Sometimes the most obvious thing is full of mystery. What could be more obvious than having a conscious experience? And yet just being conscious is a major scientific mystery. Scientists and philosophers are uniformly baffled. Moreover, consciousness is the root of all human experience—without it, practically speaking, we cease to exist. Consciousness is totally obvious but totally unexplained.
Here’s another example of an obvious mystery. This is a phenomenon that science has a long history of trying to understand—light, which, incidentally, leads to the weirdness of quantum mechanics.
The physical mystery of light nicely complements the mental mystery of consciousness. Just as light makes things visible, consciousness makes things experienced—seen, felt, heard, touched, smelled, dreamed, etc.. By the way, the energy associated with light that makes life possible is part of this mystery matrix. Science, for all its mighty achievements, needs to acknowledge a bevy of fascinating mysteries. Look more deeply into, not away from them.
Poets, mythologists, and scientists have been trying to explain light since ancient times. For insight into the light side of the mystery matrix, read Arthur Zajonc’s Catching the Light: the Entwined History of Light and Mind. From Newton to Einstein and other great names in science, we witness a phenomenon that pushes us to the edge of quantum physics and beyond. The very physics of light, as Zajonc explains, implies the existence of mind.
Light seems the most mindlike of physical realities. Just as our conscious minds can engage with a limitless range of possible thoughts, so does physical light illuminate an endless variety of possible visual objects. Experiences of light best described as transcendent have been collected and analyzed in Annekatrin Puhle’s comprehensive review of the varieties of transformative light experience, Light Changes (2013). These experiences occur in near-death situations, mystical and visionary episodes, alien (UAP) encounters and often just spontaneously, as when Jacob Boehme was thrown into a mystical trance by sunlight reflected in a metal utensil. Transcendent light encounters are perennial phenomena that appear in various cultural contexts. They usually signal a breakthrough to another dimension of being.

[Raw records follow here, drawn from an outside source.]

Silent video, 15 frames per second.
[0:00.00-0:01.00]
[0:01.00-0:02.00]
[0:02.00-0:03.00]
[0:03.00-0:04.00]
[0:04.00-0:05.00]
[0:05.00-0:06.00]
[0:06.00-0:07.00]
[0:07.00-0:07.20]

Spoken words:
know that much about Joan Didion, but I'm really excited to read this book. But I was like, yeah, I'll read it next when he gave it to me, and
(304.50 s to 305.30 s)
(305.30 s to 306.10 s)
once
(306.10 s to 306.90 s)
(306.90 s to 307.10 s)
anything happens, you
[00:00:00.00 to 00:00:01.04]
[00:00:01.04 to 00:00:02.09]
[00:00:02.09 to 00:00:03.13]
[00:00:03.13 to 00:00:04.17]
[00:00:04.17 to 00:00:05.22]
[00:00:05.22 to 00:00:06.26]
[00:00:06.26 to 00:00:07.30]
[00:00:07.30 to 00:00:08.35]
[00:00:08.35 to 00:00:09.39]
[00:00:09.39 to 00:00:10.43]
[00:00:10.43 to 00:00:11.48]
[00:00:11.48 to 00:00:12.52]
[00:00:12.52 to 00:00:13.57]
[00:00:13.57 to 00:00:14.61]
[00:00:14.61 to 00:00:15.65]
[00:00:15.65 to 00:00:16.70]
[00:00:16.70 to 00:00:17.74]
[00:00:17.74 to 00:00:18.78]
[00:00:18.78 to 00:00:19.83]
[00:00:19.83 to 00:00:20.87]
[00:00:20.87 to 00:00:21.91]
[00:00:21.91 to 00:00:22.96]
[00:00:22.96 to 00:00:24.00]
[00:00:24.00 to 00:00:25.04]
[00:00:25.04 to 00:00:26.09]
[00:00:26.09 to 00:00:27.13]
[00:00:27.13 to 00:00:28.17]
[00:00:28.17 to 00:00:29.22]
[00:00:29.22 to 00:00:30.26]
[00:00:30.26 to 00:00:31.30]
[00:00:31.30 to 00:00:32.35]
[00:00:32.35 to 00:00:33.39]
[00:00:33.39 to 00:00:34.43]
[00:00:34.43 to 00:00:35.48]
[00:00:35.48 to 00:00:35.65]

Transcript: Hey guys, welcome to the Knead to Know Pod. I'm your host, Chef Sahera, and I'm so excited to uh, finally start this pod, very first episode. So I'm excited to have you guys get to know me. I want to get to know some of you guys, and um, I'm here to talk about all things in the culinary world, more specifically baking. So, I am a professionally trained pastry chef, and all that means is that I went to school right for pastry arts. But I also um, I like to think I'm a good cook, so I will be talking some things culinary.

Consciousness, physical light, and, we must add, life—all are unexplained by mainstream physicalist science. Facts of everyday experience we take for granted are amazingly interesting and strange. Of course, it’s easy to lapse into mechanically interacting with the world around us, with just enough alertness and sensitivity to get by. The mystery and wonder of life, light, and our consciousness easily escape notice. A grey film of ordinariness settles on our everyday minds.
Something unusual has to happen before the strange events transpire. It could be anything that shakes up the grey film. A moment of inspiration, a creative coincidence, falling in love, ingesting a psychoactive substance, and so forth. Or the spur could be negative, like sudden loss, illness of mind or body, near death, literally and symbolically.
The yogis and saints get proactive and rearrange their lives in ways designed to trigger encounters with the transcendent. We can all learn new ways to break through to the other side.
Gurdjieff emphasizes we have to build up our astral body. I used to see light around people as an aura. I even saw ghosts going to get healed by qigong master Chunyi Lin! The ghosts were yellow lights shaped as humans - they floated in from outside - at the retreat center in the woods. He was in full lotus yoga meditation. When we close our eyes to visualize light internally we need to listen to the source of that light. This process resonates the virtual photons - the time-reversed, negative frequency - and we can then absorb virtual photons to increase the photons internally. The virtual photons turn into more photons internally. Our biophotons go out of our eyes when they are open - this is now a proven fact in quantum biology. When we build up our light internally we can then heal people by sending out biophotons out of our eyes. Since I did so much healing and not enough meditation then I stopped seeing light. haha. I need to meditate again to build up my internal light. The source of the light is this cosmic Qi - it's called the "Golden Key" as superluminal "yin matter" in Neidan or alchemy meditation. Physics already admits that all matter is made of light.
ReplyDeleteThanks for this interesting comment. I too need to get back to meditating on the light. When I practiced I got results. Let me know what happens if you get back into it. I have a short paper with examples of people I instructed getting some striking results. It might help to turn the planet on to the great light that pervades the universe.